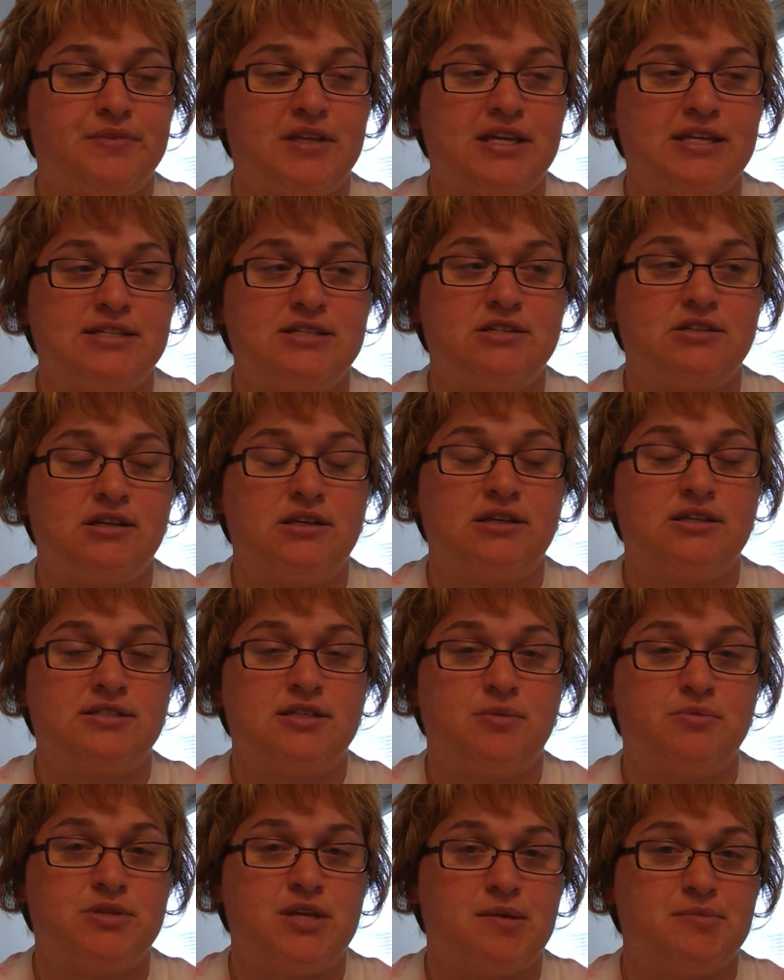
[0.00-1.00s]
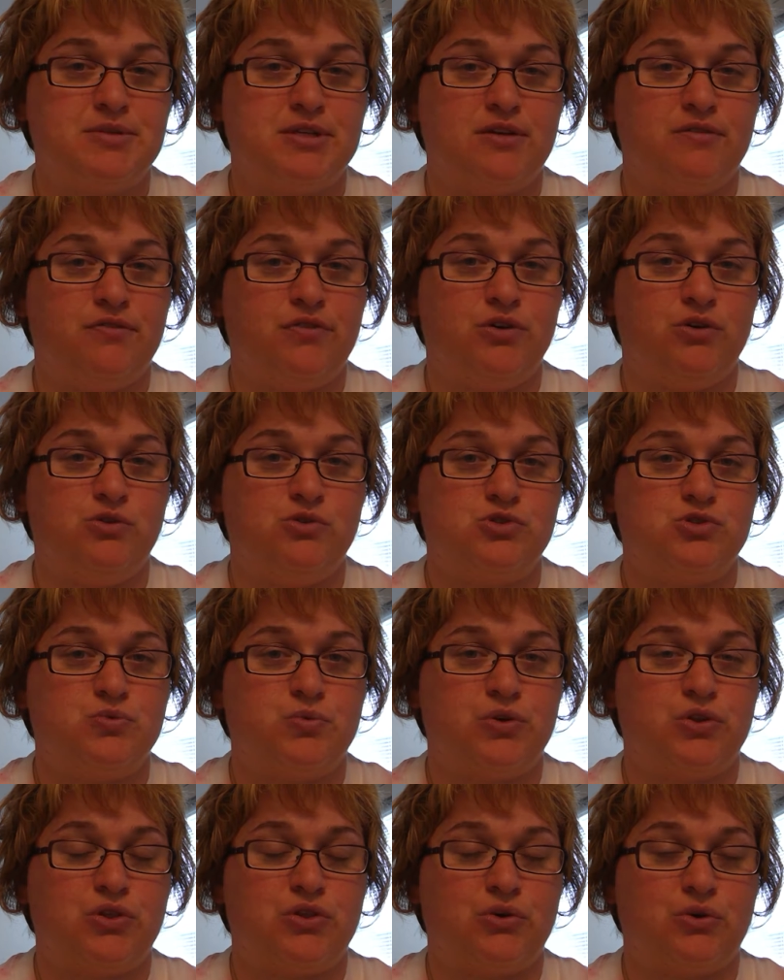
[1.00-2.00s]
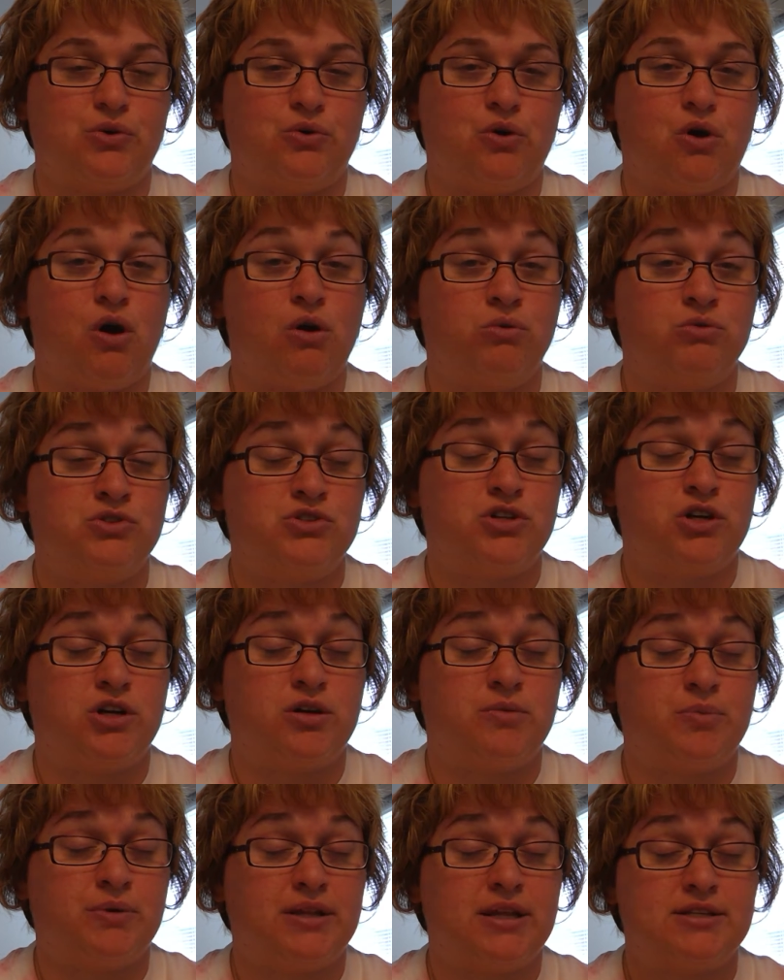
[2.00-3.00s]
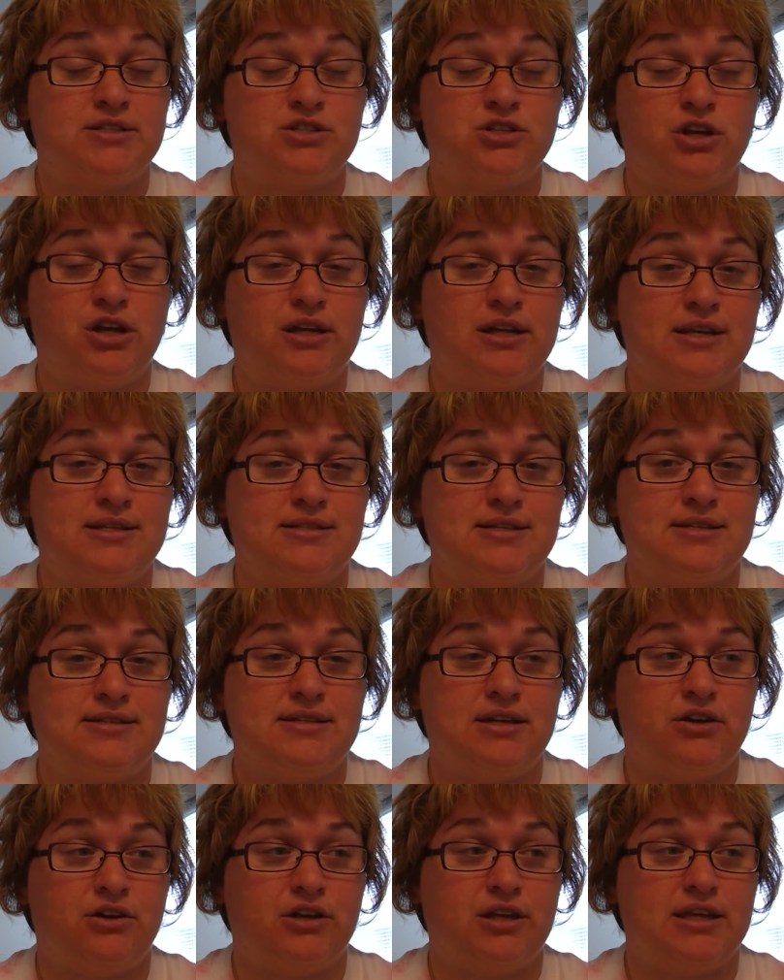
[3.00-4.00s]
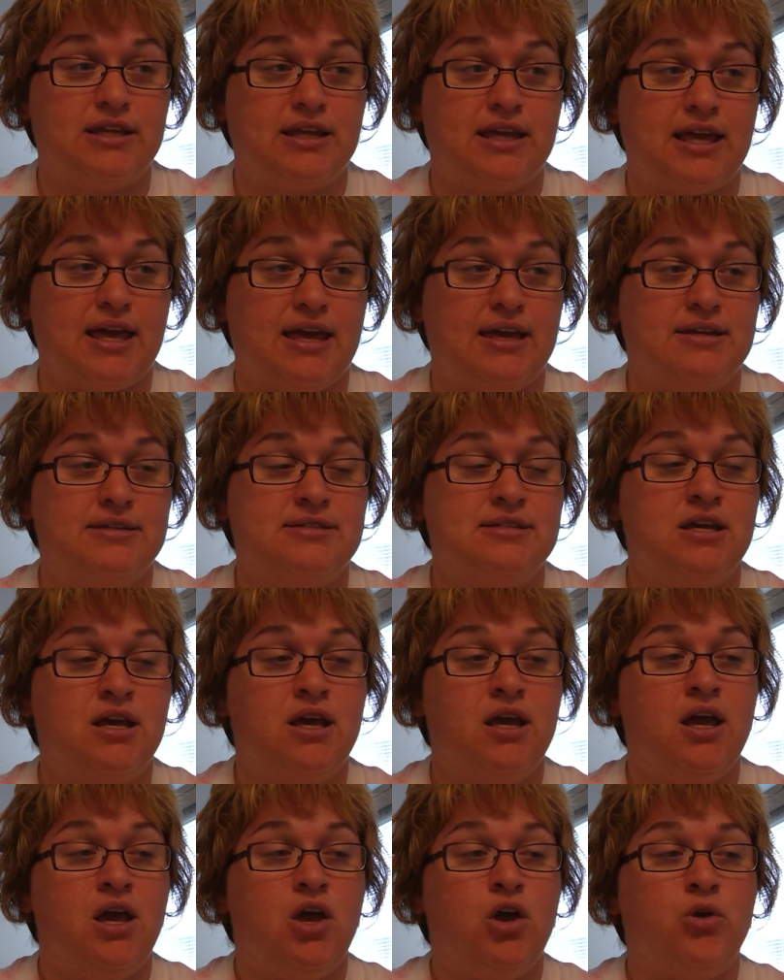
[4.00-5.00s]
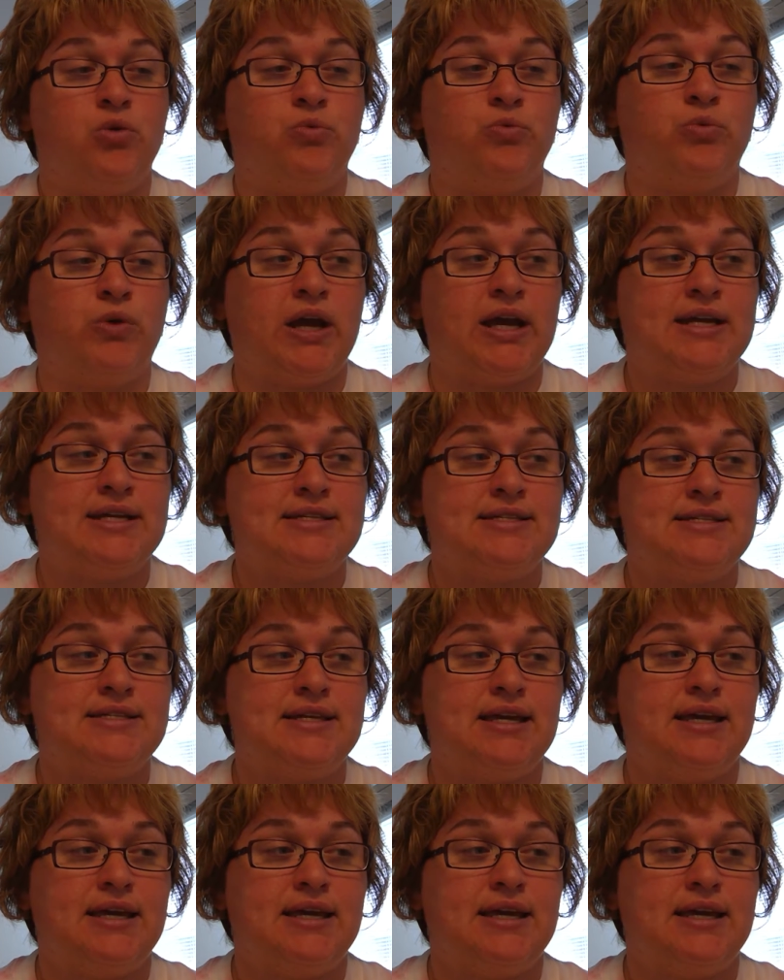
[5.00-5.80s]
is sometimes confused with their culture, but that's not necessarily the case. Race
# # # # #
_Exercise objective_:
Repeat the listing exactly; do not print any picture.

_Solution to this task_:
[0.00-1.00s]
[1.00-2.00s]
[2.00-3.00s]
[3.00-4.00s]
[4.00-5.00s]
[5.00-5.80s]
is sometimes confused with their culture, but that's not necessarily the case. Race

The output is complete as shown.